[Brief]
The records follow. Copy them exactly, but omit the pictures.

[Extracted material]
··········

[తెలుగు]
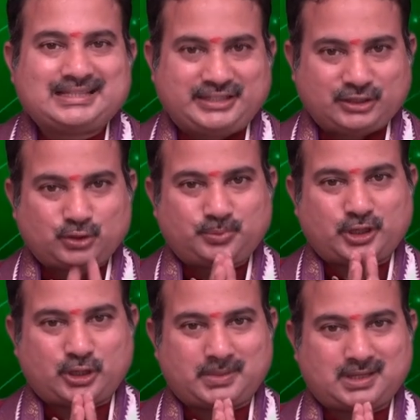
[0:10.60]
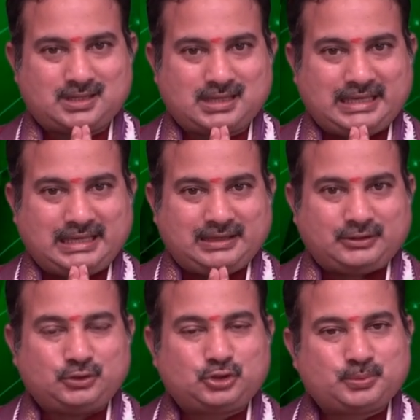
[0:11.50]
శ్రీ గురుభ్యో నమ
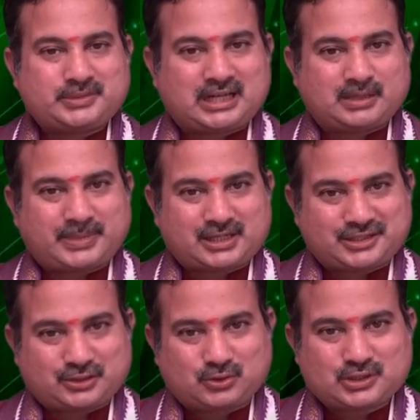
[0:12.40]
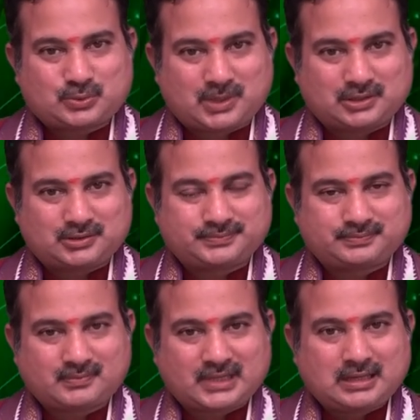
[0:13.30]
యూట్యూబ్ ఛానల్ ప్రేక్షకులకు స్వాగతం
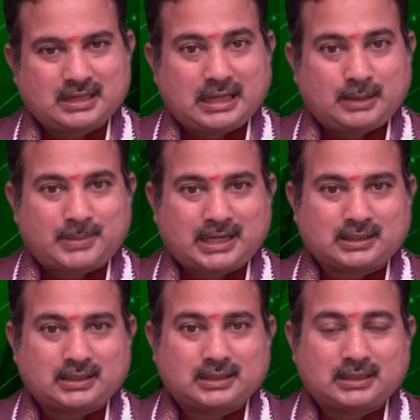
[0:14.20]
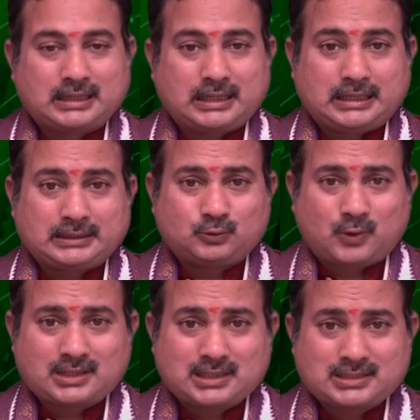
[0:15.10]
మన
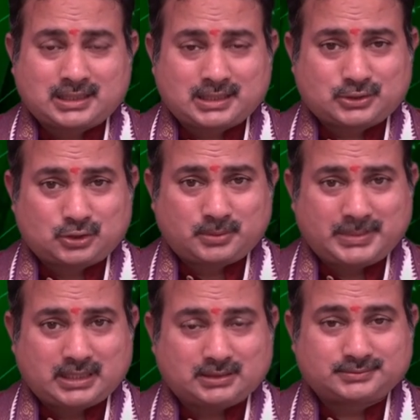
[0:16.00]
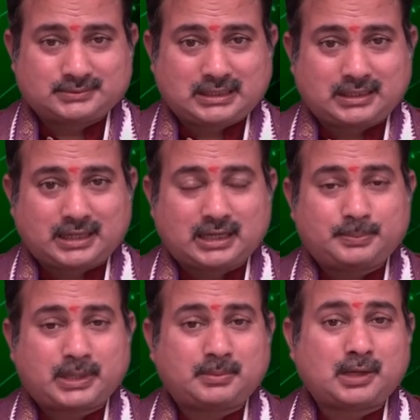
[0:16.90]
ద్వాదశ రాశుల మీద గ్రహ
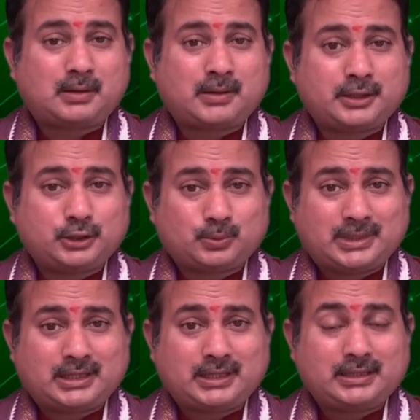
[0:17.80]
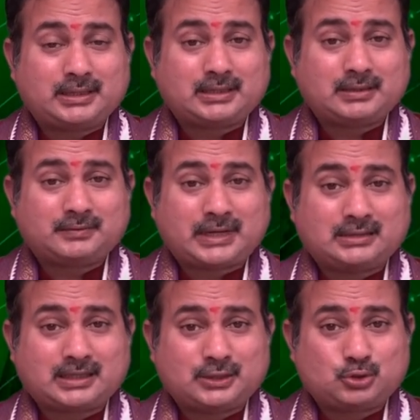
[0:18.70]
ప్రభావాలు ఎటువంటి
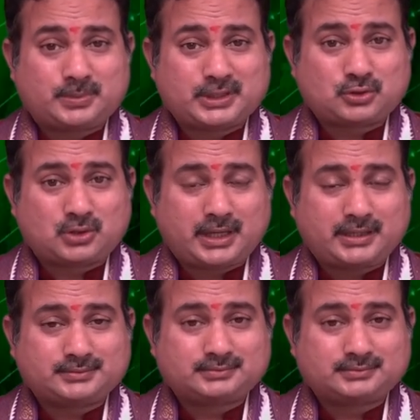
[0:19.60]
ఫలితాన్ని చూపిస్తున్నాయి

··········

[Solution to this problem]
[తెలుగు]
[0:10.60]
[0:11.50]
శ్రీ గురుభ్యో నమ
[0:12.40]
[0:13.30]
యూట్యూబ్ ఛానల్ ప్రేక్షకులకు స్వాగతం
[0:14.20]
[0:15.10]
మన
[0:16.00]
[0:16.90]
ద్వాదశ రాశుల మీద గ్రహ
[0:17.80]
[0:18.70]
ప్రభావాలు ఎటువంటి
[0:19.60]
ఫలితాన్ని చూపిస్తున్నాయి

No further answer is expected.